Exercise brief
With the pictures excluded, retype the records that follow exactly.

Supplied entries
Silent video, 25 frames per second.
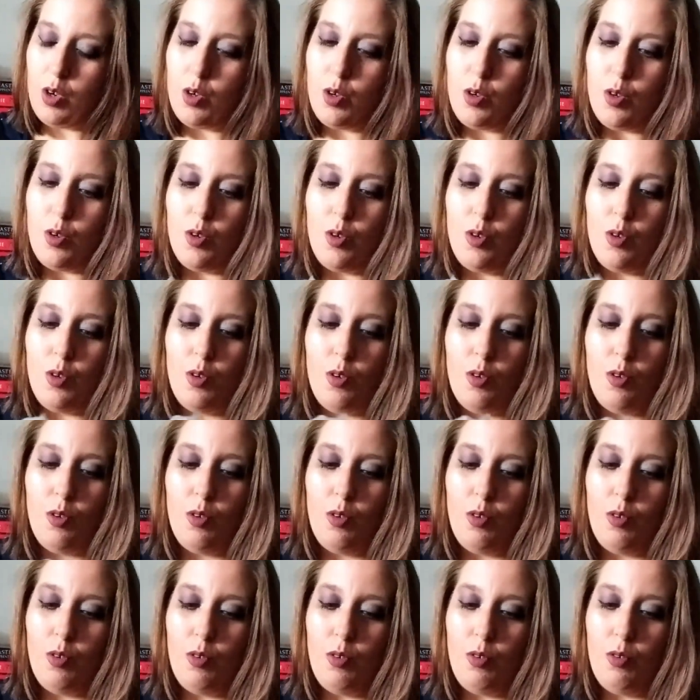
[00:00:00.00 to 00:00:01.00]

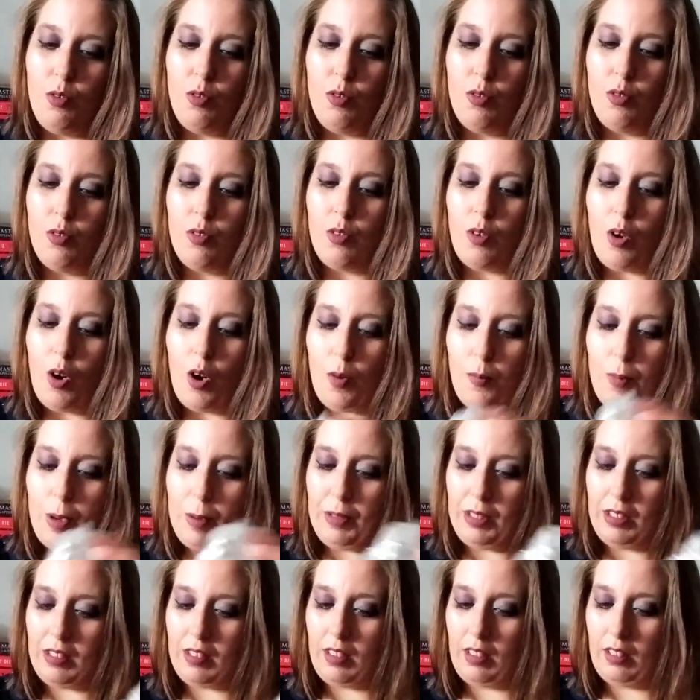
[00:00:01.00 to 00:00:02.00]
Ooh, or
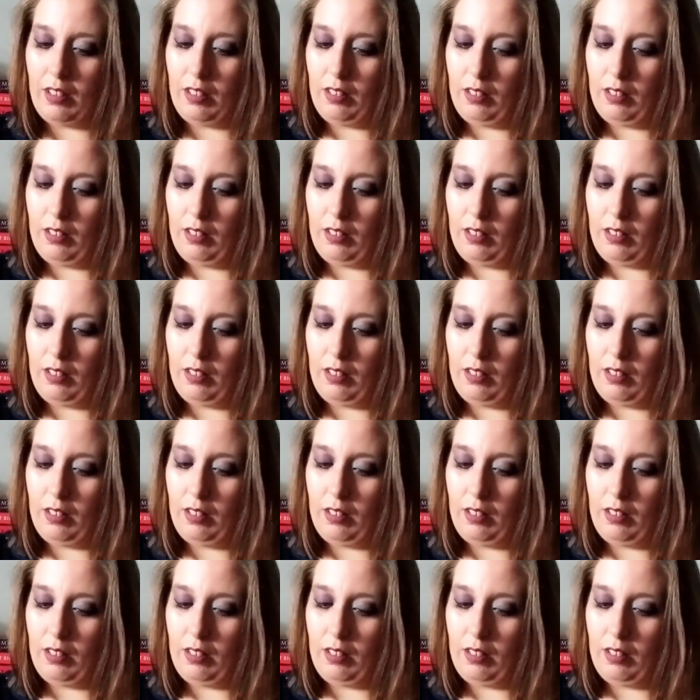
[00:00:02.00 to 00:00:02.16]
maybe it's,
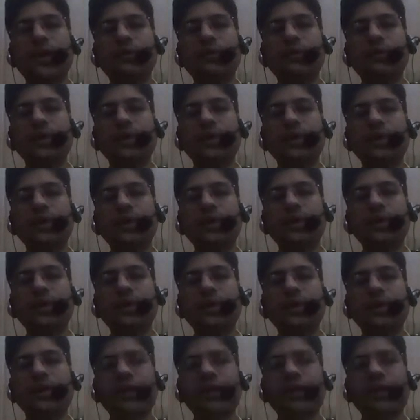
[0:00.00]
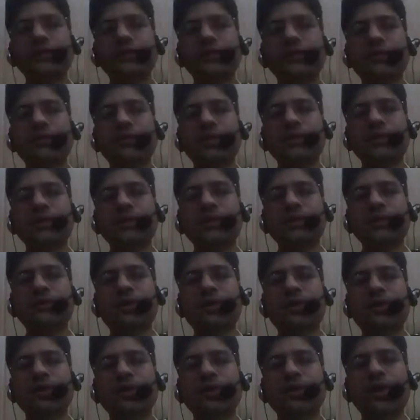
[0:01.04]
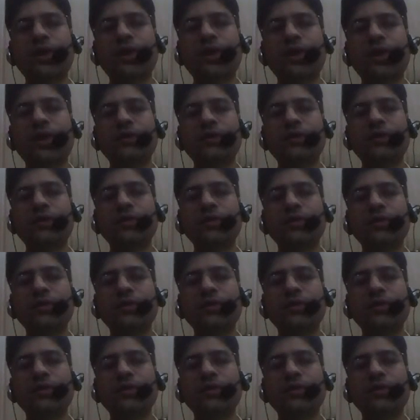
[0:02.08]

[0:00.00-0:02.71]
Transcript: and BA in examination what you have to do?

Task answer
Silent video, 25 frames per second.
[00:00:00.00 to 00:00:01.00]

[00:00:01.00 to 00:00:02.00]
Ooh, or
[00:00:02.00 to 00:00:02.16]
maybe it's,
[0:00.00]
[0:01.04]
[0:02.08]

[0:00.00-0:02.71]
Transcript: and BA in examination what you have to do?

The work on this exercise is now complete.